--- Data in this exercise Enclosed Below ---

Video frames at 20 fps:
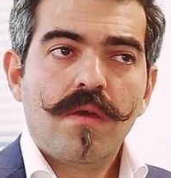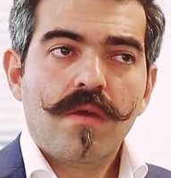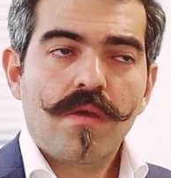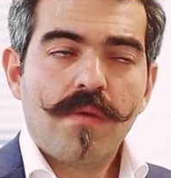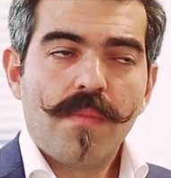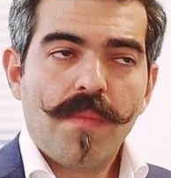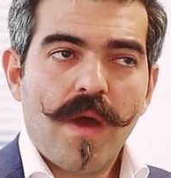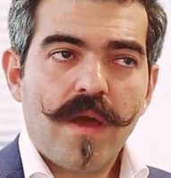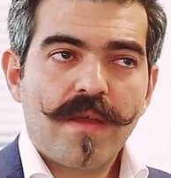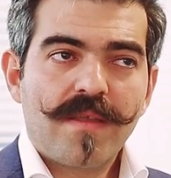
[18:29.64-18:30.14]

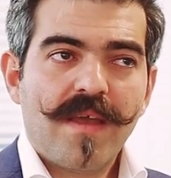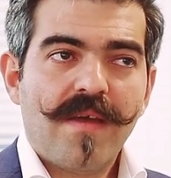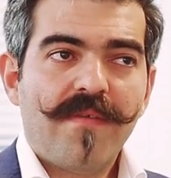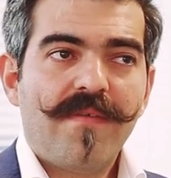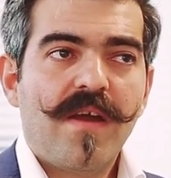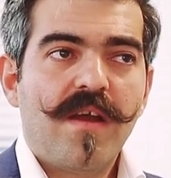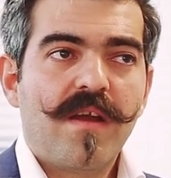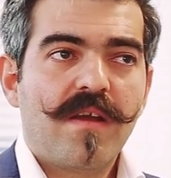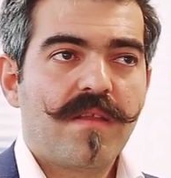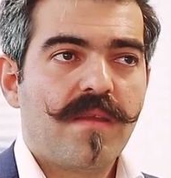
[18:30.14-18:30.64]
You might have
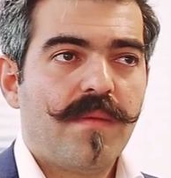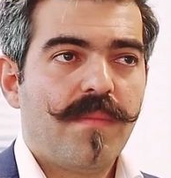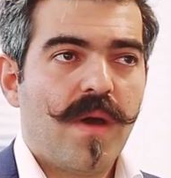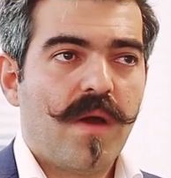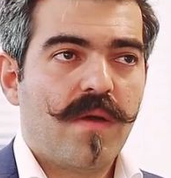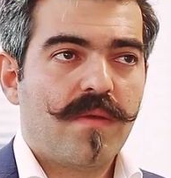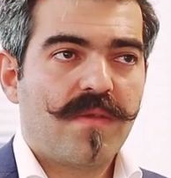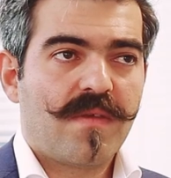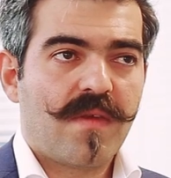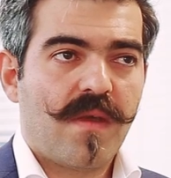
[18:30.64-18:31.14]
heard
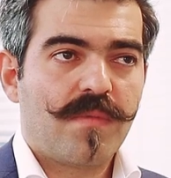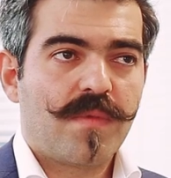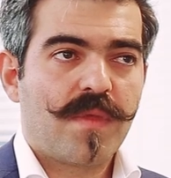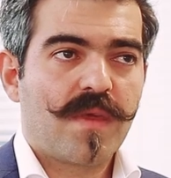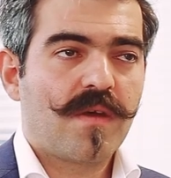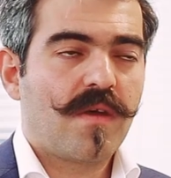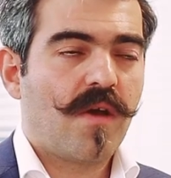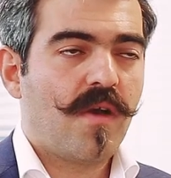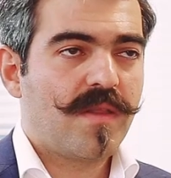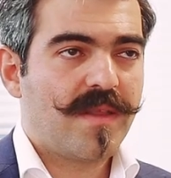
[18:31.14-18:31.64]
about
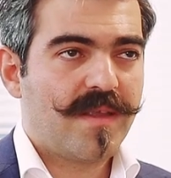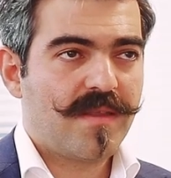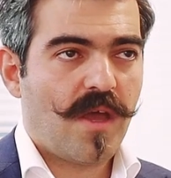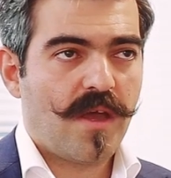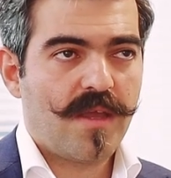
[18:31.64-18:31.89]
something called an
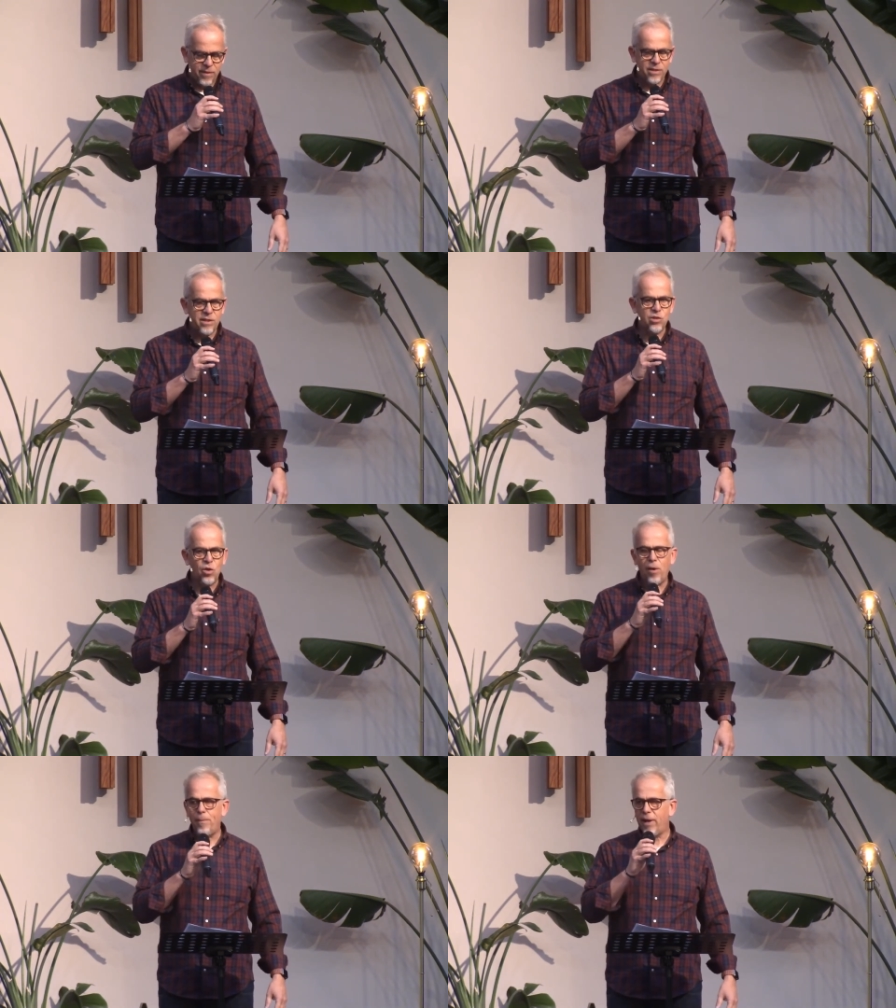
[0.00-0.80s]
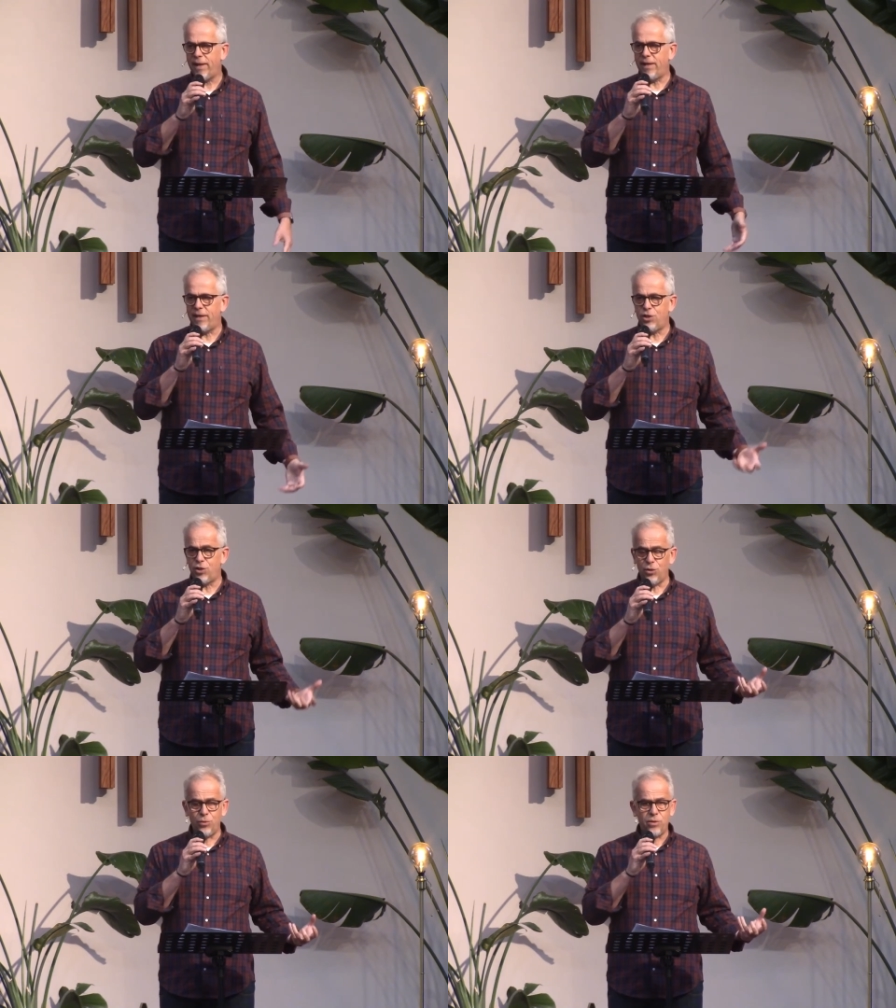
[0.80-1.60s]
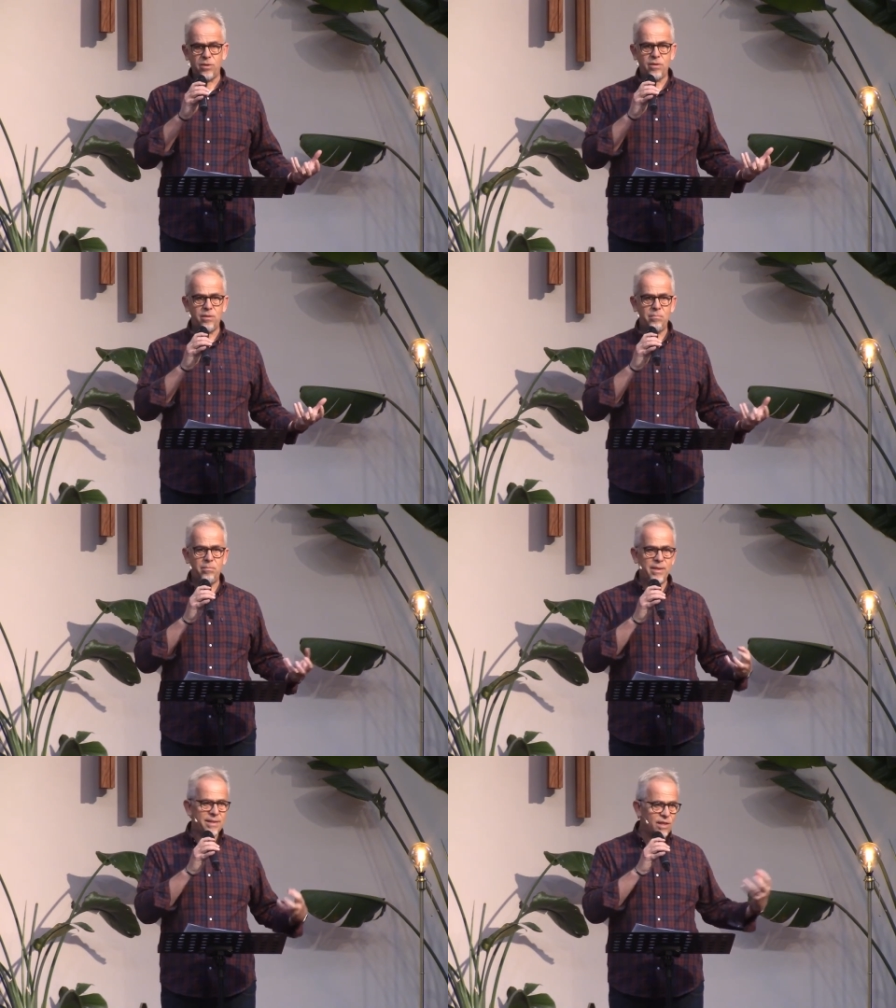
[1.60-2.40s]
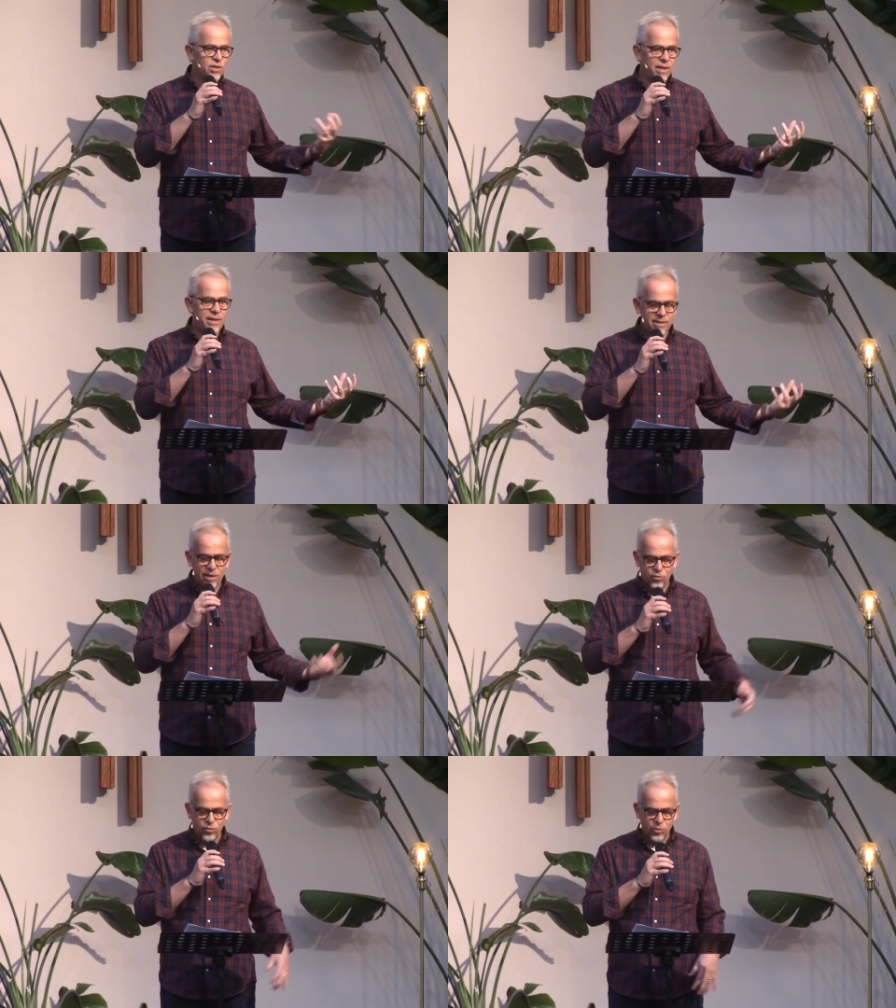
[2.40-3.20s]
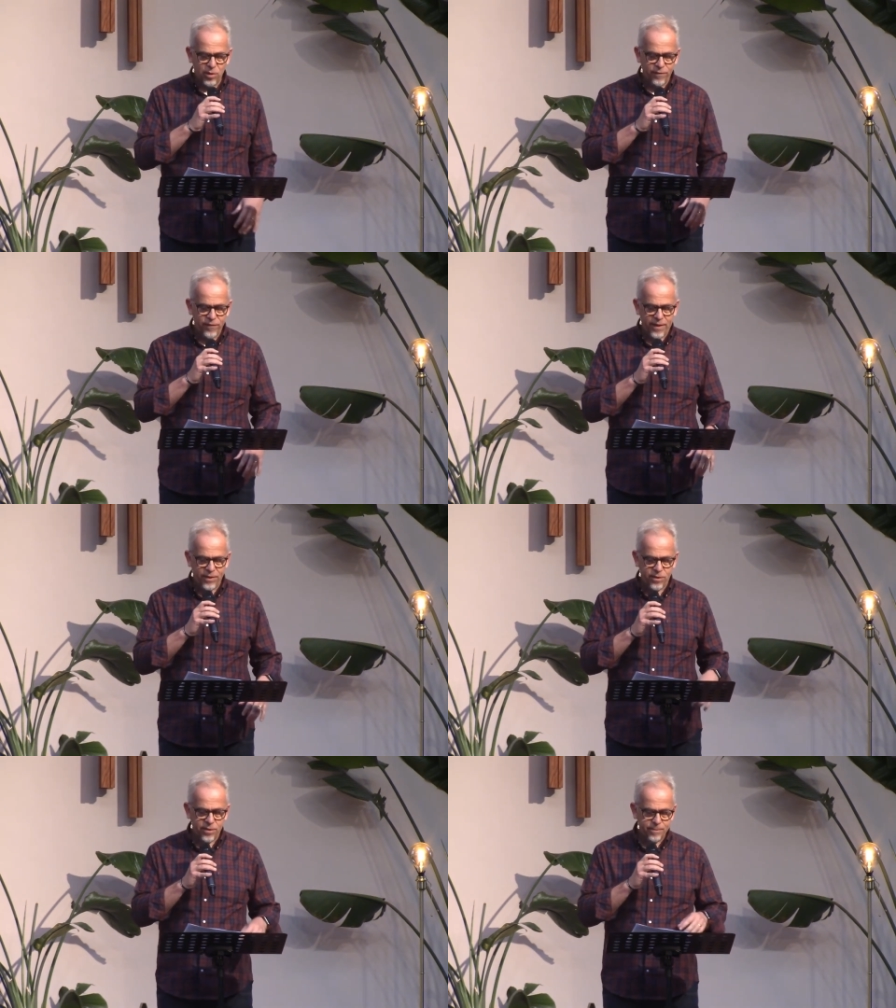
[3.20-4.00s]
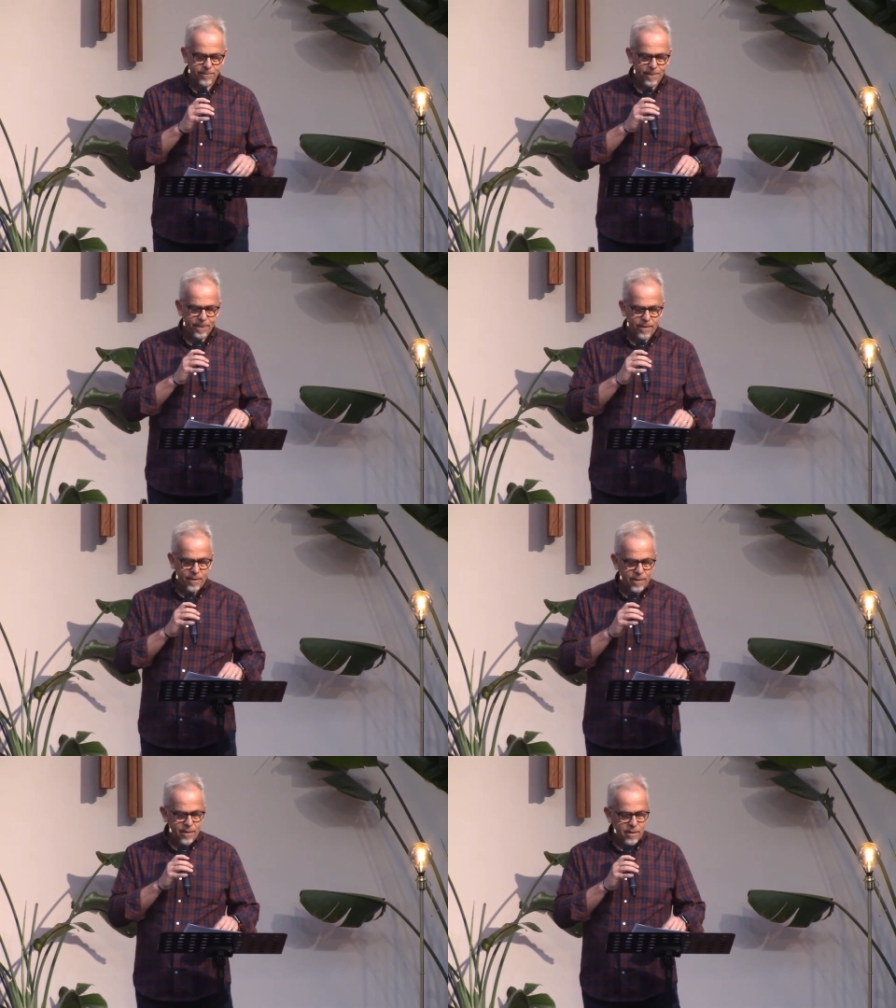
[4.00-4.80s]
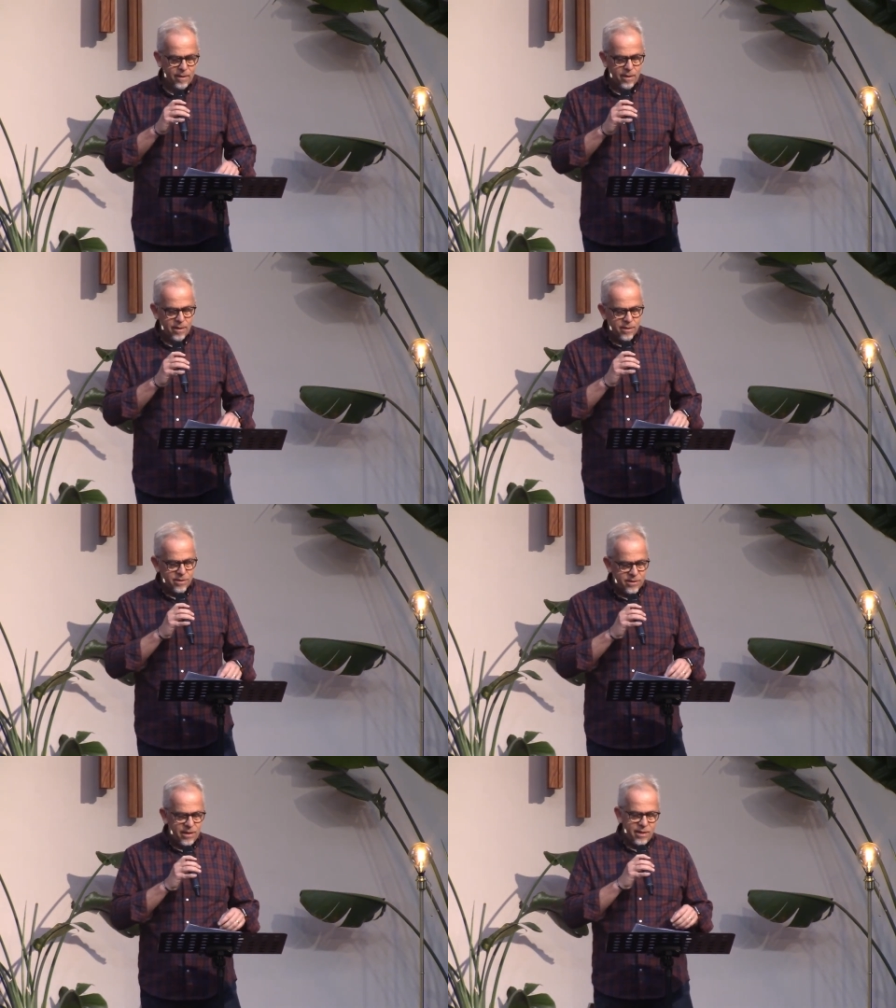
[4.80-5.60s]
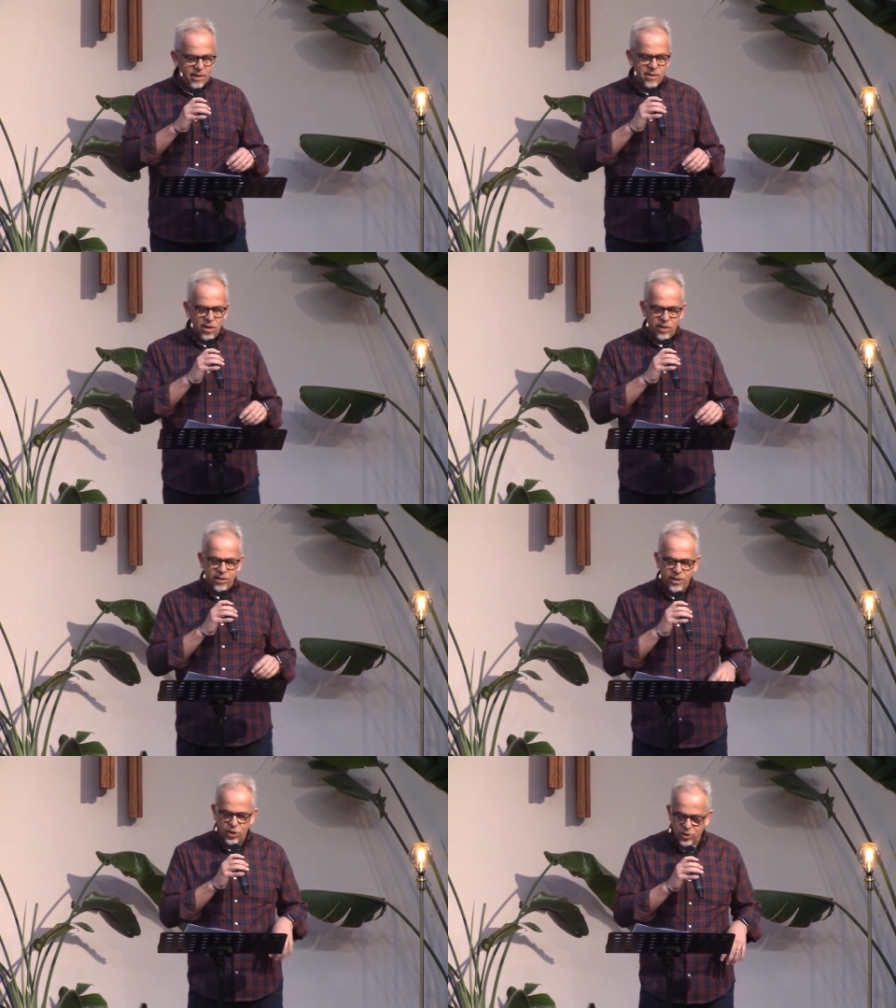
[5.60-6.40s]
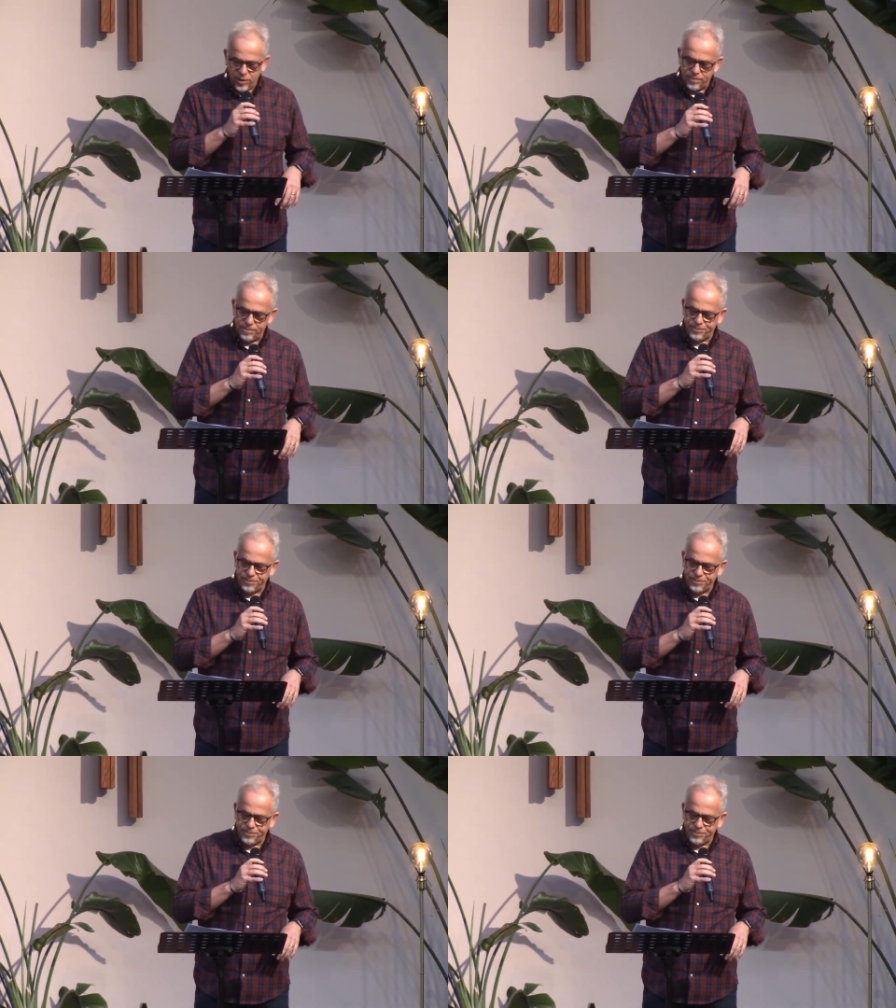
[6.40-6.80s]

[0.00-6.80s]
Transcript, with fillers: This is not a minor issue, but it's actually central to our faith. Sin is our condition.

--- End of Enclosed Data in this exercise ---

**Exercise aim**: Within the listing above, find the line containing "[18:30.64-18:31.14]", then print it and every line after it exactly, leaving out pictures.

**Output**:
[18:30.64-18:31.14]
heard
[18:31.14-18:31.64]
about
[18:31.64-18:31.89]
something called an
[0.00-0.80s]
[0.80-1.60s]
[1.60-2.40s]
[2.40-3.20s]
[3.20-4.00s]
[4.00-4.80s]
[4.80-5.60s]
[5.60-6.40s]
[6.40-6.80s]

[0.00-6.80s]
Transcript, with fillers: This is not a minor issue, but it's actually central to our faith. Sin is our condition.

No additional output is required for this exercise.